## SUPPLIED INFORMATION
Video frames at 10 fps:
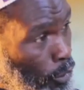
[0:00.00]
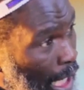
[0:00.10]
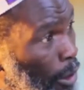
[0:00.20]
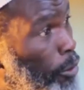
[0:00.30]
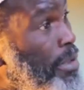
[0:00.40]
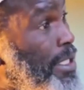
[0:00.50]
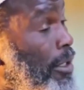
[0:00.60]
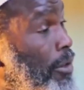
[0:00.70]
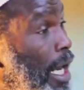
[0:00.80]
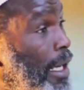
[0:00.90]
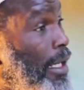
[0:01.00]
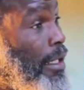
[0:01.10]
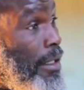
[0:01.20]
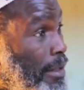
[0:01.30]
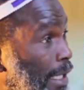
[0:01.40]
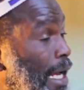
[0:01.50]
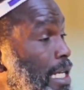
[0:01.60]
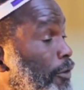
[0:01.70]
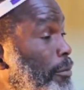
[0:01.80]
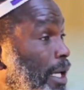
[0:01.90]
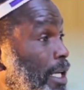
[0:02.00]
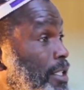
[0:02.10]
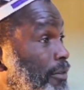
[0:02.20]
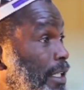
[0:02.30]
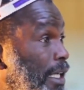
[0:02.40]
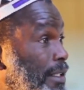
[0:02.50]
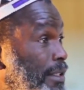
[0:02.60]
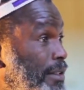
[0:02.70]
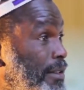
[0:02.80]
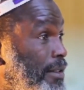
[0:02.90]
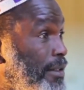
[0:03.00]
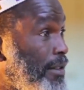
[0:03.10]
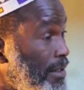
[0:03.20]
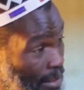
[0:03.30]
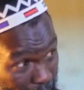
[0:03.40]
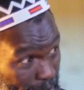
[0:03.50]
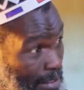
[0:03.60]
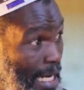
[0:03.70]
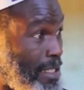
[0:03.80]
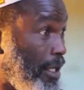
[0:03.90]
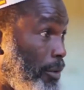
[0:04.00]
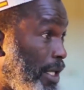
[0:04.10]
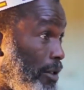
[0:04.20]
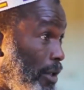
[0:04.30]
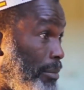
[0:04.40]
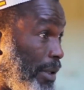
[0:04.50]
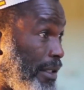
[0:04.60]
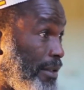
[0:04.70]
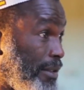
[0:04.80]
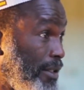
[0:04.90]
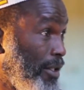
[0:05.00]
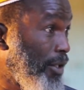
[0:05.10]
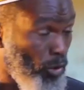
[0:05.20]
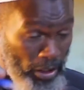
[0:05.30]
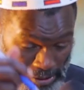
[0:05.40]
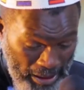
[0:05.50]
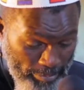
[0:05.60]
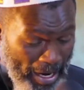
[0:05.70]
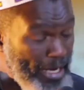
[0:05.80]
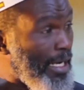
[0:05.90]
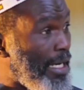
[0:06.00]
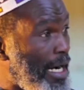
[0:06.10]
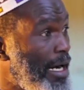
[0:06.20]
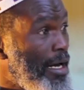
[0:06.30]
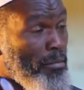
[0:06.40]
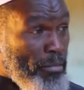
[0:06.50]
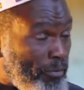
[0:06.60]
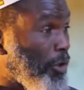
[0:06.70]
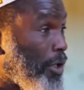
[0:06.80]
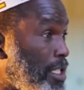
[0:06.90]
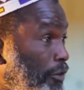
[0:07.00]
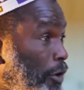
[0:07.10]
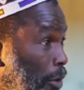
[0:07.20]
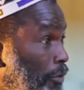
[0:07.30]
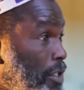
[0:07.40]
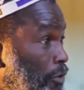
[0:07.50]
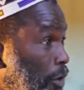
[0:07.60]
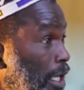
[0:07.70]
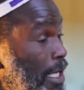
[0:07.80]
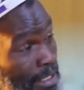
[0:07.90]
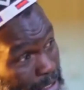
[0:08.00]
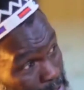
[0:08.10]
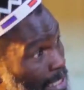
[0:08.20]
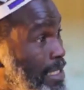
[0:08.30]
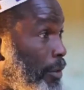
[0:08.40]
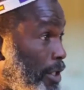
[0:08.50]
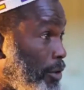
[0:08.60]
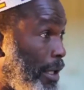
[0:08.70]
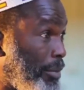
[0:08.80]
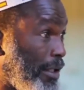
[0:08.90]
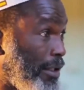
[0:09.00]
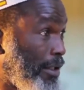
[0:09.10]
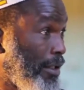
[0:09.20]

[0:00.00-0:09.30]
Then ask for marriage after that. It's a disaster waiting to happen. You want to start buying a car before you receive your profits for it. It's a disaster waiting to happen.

## PROBLEM
Pictures stay out. Everything else in the listing gets printed exactly.

## WRITTEN RESPONSE
Video frames at 10 fps:
[0:00.00]
[0:00.10]
[0:00.20]
[0:00.30]
[0:00.40]
[0:00.50]
[0:00.60]
[0:00.70]
[0:00.80]
[0:00.90]
[0:01.00]
[0:01.10]
[0:01.20]
[0:01.30]
[0:01.40]
[0:01.50]
[0:01.60]
[0:01.70]
[0:01.80]
[0:01.90]
[0:02.00]
[0:02.10]
[0:02.20]
[0:02.30]
[0:02.40]
[0:02.50]
[0:02.60]
[0:02.70]
[0:02.80]
[0:02.90]
[0:03.00]
[0:03.10]
[0:03.20]
[0:03.30]
[0:03.40]
[0:03.50]
[0:03.60]
[0:03.70]
[0:03.80]
[0:03.90]
[0:04.00]
[0:04.10]
[0:04.20]
[0:04.30]
[0:04.40]
[0:04.50]
[0:04.60]
[0:04.70]
[0:04.80]
[0:04.90]
[0:05.00]
[0:05.10]
[0:05.20]
[0:05.30]
[0:05.40]
[0:05.50]
[0:05.60]
[0:05.70]
[0:05.80]
[0:05.90]
[0:06.00]
[0:06.10]
[0:06.20]
[0:06.30]
[0:06.40]
[0:06.50]
[0:06.60]
[0:06.70]
[0:06.80]
[0:06.90]
[0:07.00]
[0:07.10]
[0:07.20]
[0:07.30]
[0:07.40]
[0:07.50]
[0:07.60]
[0:07.70]
[0:07.80]
[0:07.90]
[0:08.00]
[0:08.10]
[0:08.20]
[0:08.30]
[0:08.40]
[0:08.50]
[0:08.60]
[0:08.70]
[0:08.80]
[0:08.90]
[0:09.00]
[0:09.10]
[0:09.20]

[0:00.00-0:09.30]
Then ask for marriage after that. It's a disaster waiting to happen. You want to start buying a car before you receive your profits for it. It's a disaster waiting to happen.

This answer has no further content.